The migrant crisis poses possibly the most serious threat to the European Union's existence since the bloc's foundation as the ghosts of nationalism increasingly haunt the post-war dream of unity, political veterans warn.
While the EU has previously weathered storms ranging from the fall of the Berlin Wall to the eurozone debt crisis, they believe the huge influx of refugees and migrants taps into more dangerous currents that could yet sink the bloc.
Their best hope for the EU is that this threat to a European ideal of solidarity, a dream born from the ashes of World War II, shows that, then as now, an everyone-for-himself approach does not work.
"I really believe it's the most serious crisis in many years the European Union is facing, probably even the most serious since the beginning of the process of European integration," Jose Manuel Barroso, who headed the European Commission from 2004 to 2014, told AFP.
Barroso warned of "old demons of xenophobia and intolerance" in Europe, saying the migration crisis goes beyond economic issues and is causing splits over whether to admit foreigners of a different religion or race.

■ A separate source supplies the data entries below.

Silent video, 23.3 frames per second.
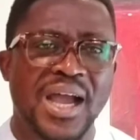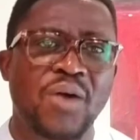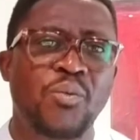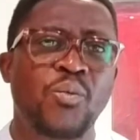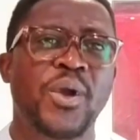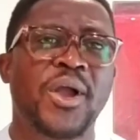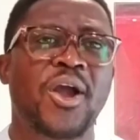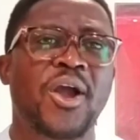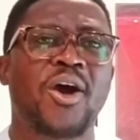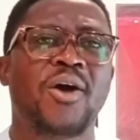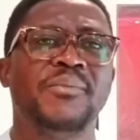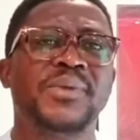and
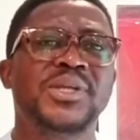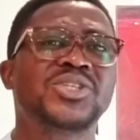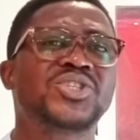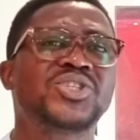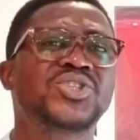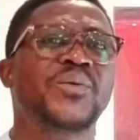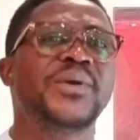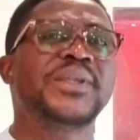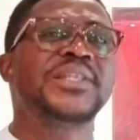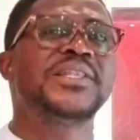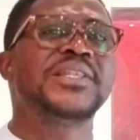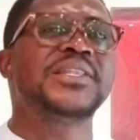will come
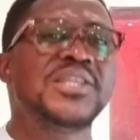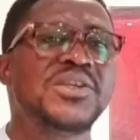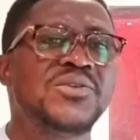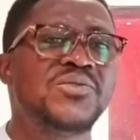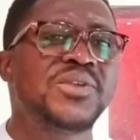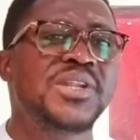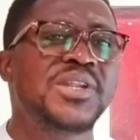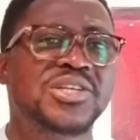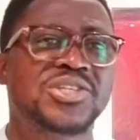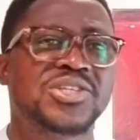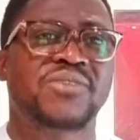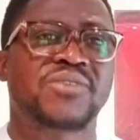into a
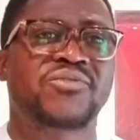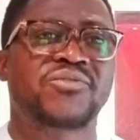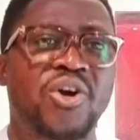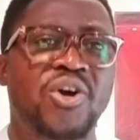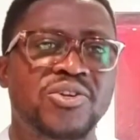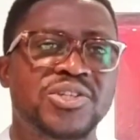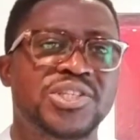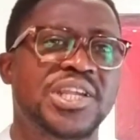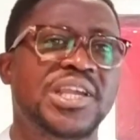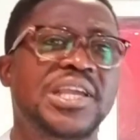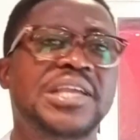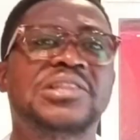newness of
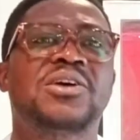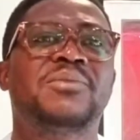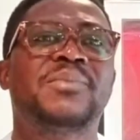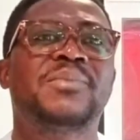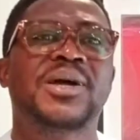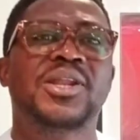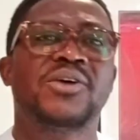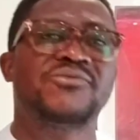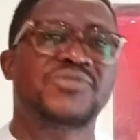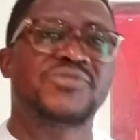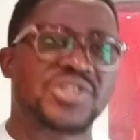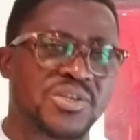God's kingdom
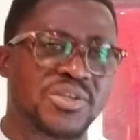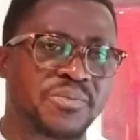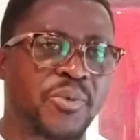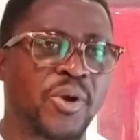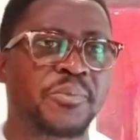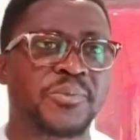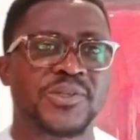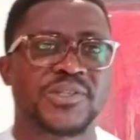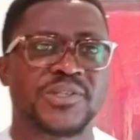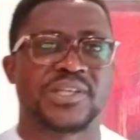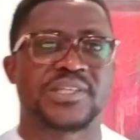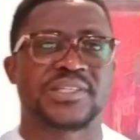and of his
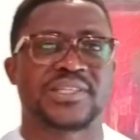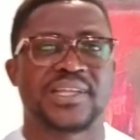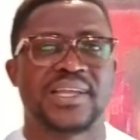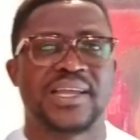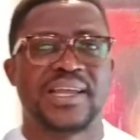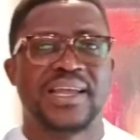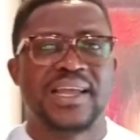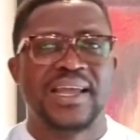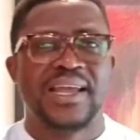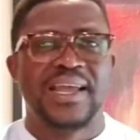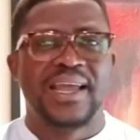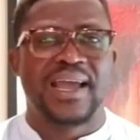purposes.
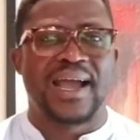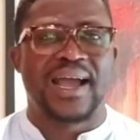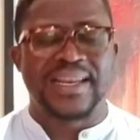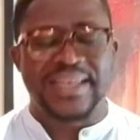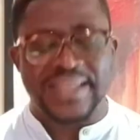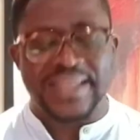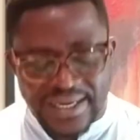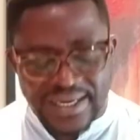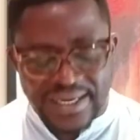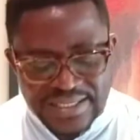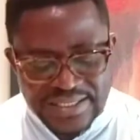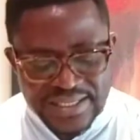And
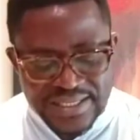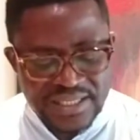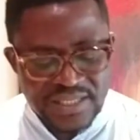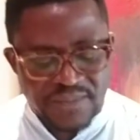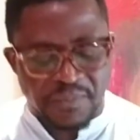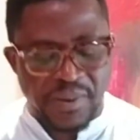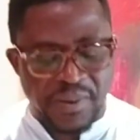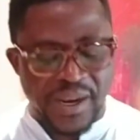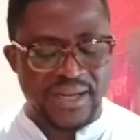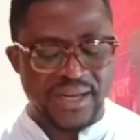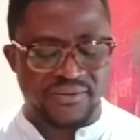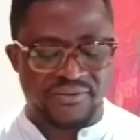that is his
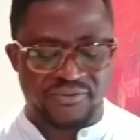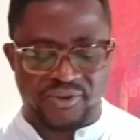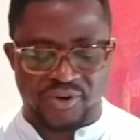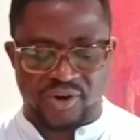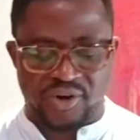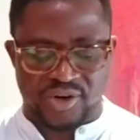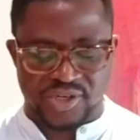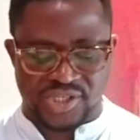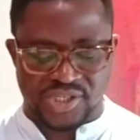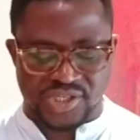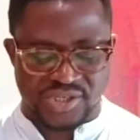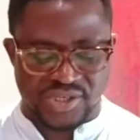plan for
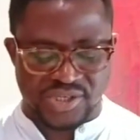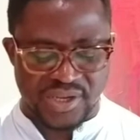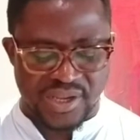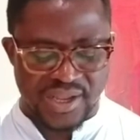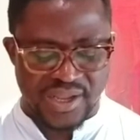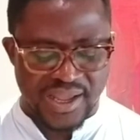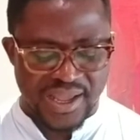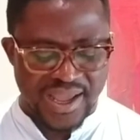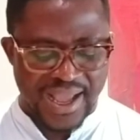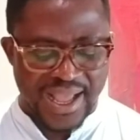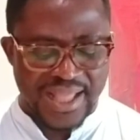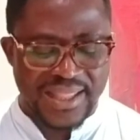us.
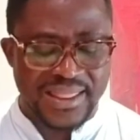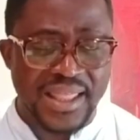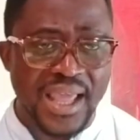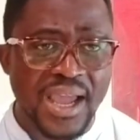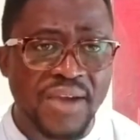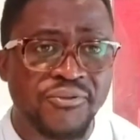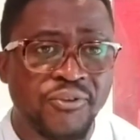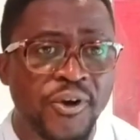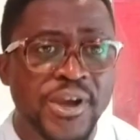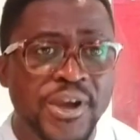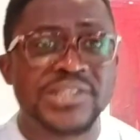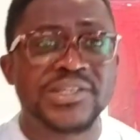And
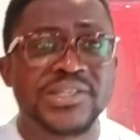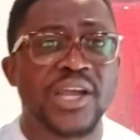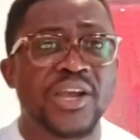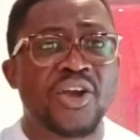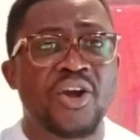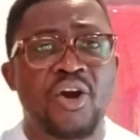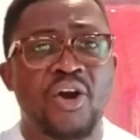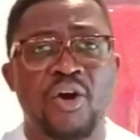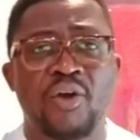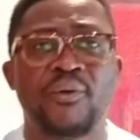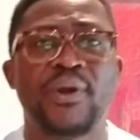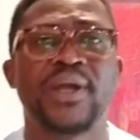therefore, he's
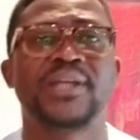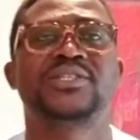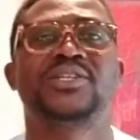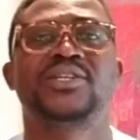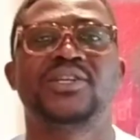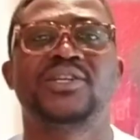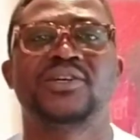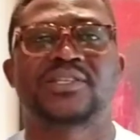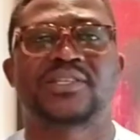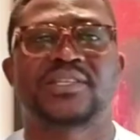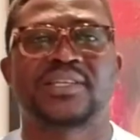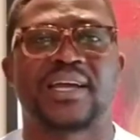
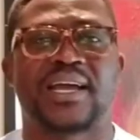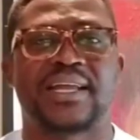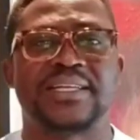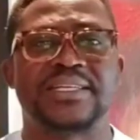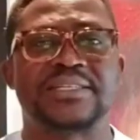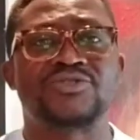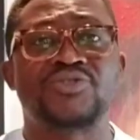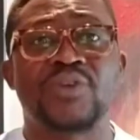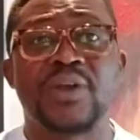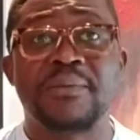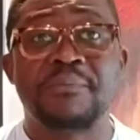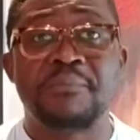encouraging us and
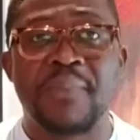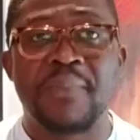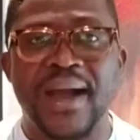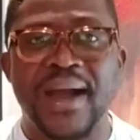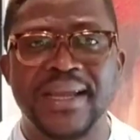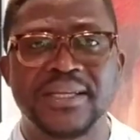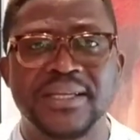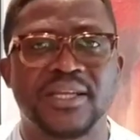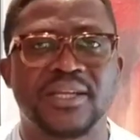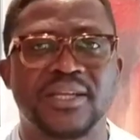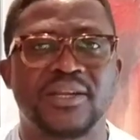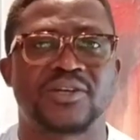he's
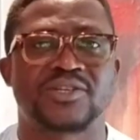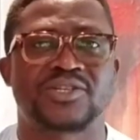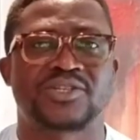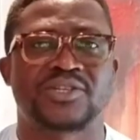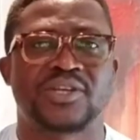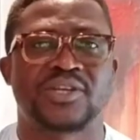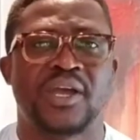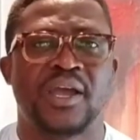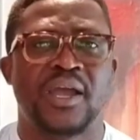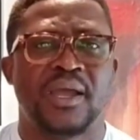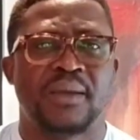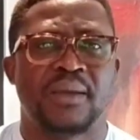reminding
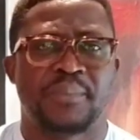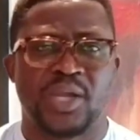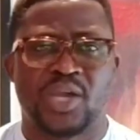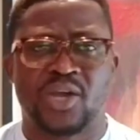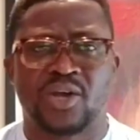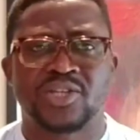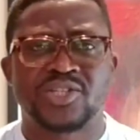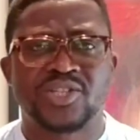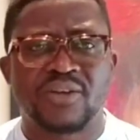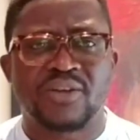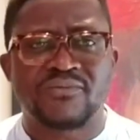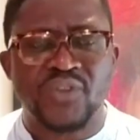us,
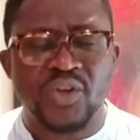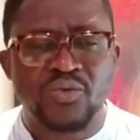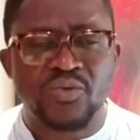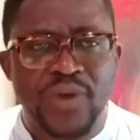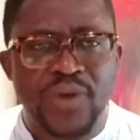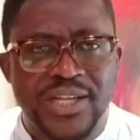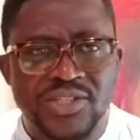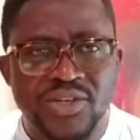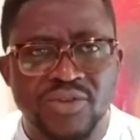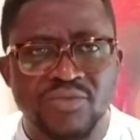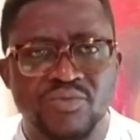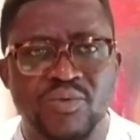because of the
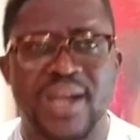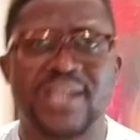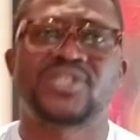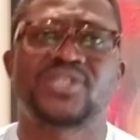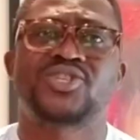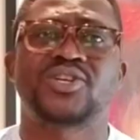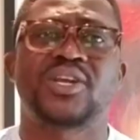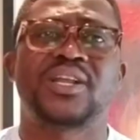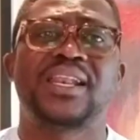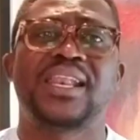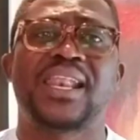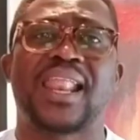
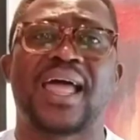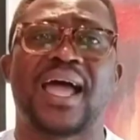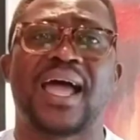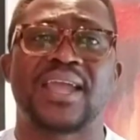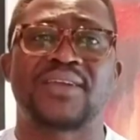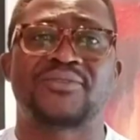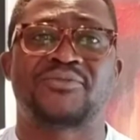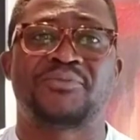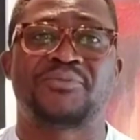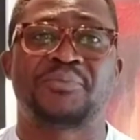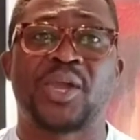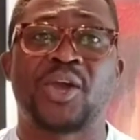resurrection
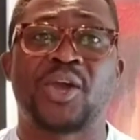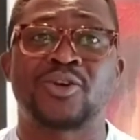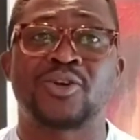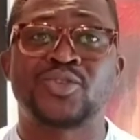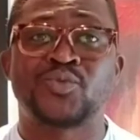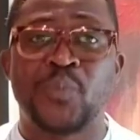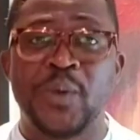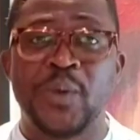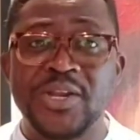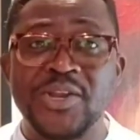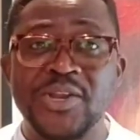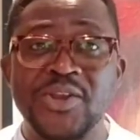life,
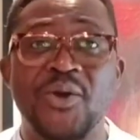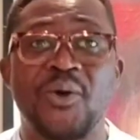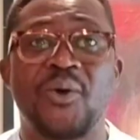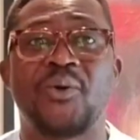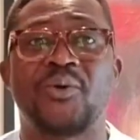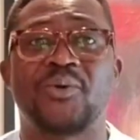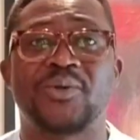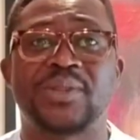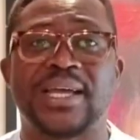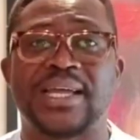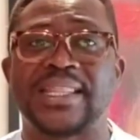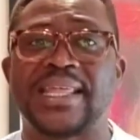because we
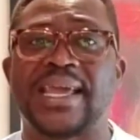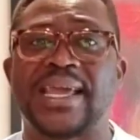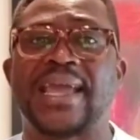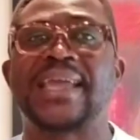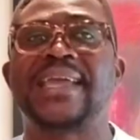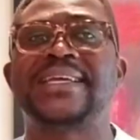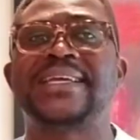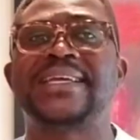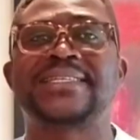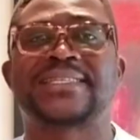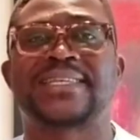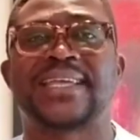know that there
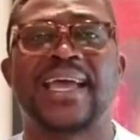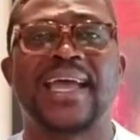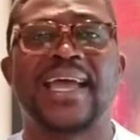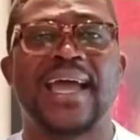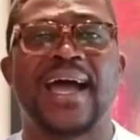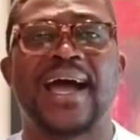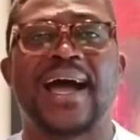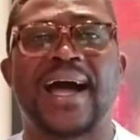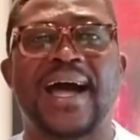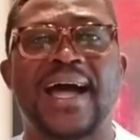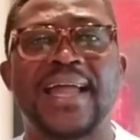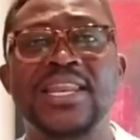is
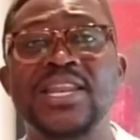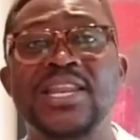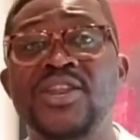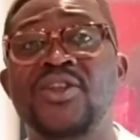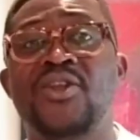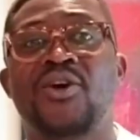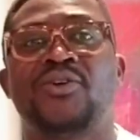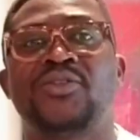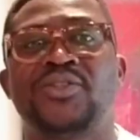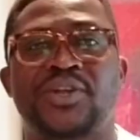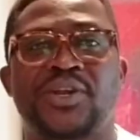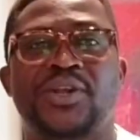
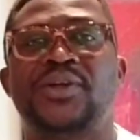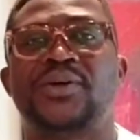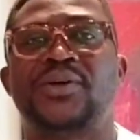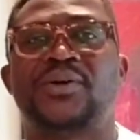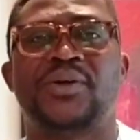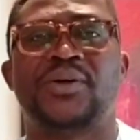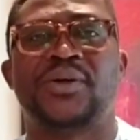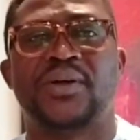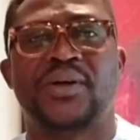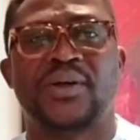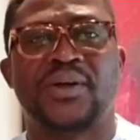another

"It has an existential nature because it is polarizing," the Portuguese statesman said by phone from Princeton University in the United States where he now teaches.
More than 1.25 million asylum seekers have poured into Europe since the start of 2015, fleeing war and poverty in Syria, Iraq, Afghanistan and elsewhere in the Middle East and North Africa.
In terms of sheer numbers it is the biggest migration crisis to face the continent since 1945, but political veterans warn that the real danger is the rifts it is causing between the 28 EU member states.
Daniel Cohn-Bendit, a Franco-German former member of the European Parliament, is concerned Europe might not be able to forge the kind of joint solution it crafted recently for the divisive eurozone debt crisis.
"Today, we have the impression there is an unbelievable insensitivity and that it is everyone for himself. That's very dangerous for the European idea," Cohn-Bendit said.
German Chancellor Angela Merkel, who opened up Germany's borders to more than a million migrants last year, won praise from Barroso, Cohn-Bendit and others for setting an example for other Europeans.
"Only Merkel has a European stature. The rest are political dwarves," said Cohn-Bendit.
The refusal of several national leaders, for example the hardline Hungarian Prime Minister Viktor Orban, to stick to EU law in handling the flow of migrants is of particular concern to many observers.
Alain Lamassoure, a French member of the European Parliament, said this made it "the most serious" crisis the EU has faced.
Since adopting a scheme last September to relocate 160,000 asylum seekers from frontline states Greece and Italy, European Union countries have moved at a snail's pace, taking in just over 600 people.
Guy Verhofstadt, a former Belgian prime minister and leader of the Liberal group in the European Parliament, warned that the crisis could even "wreck the European project."
In the last few months Europe has seen "the return of political leaders who think that we can resolve problems by hiding behind national barriers," Verhofstadt said.
For example, the passport-free Schengen zone, a pillar of European unity and free travel, could collapse as many of the 26 member countries reintroduce temporary border checks to curb the flow of migrants.
Verhofstadt urged the EU to quickly deploy border guards on the external borders -- a measure member states are trying to draft by June -- as well as to handle asylum and migration issues.
"The only way out is to take a leap forward into deeper European integration," said Verhofstadt, a leading federalist.
But just as the EU's founding father Jean Monnet wrote in his memoirs that "Europe will be forged in crises", senior figures see hope that the bloc is more resilient than it is sometimes given credit for.
"At the beginning the positions are sometimes very distant but through negotiation and compromise, at the end there will be a common approach," Barroso said.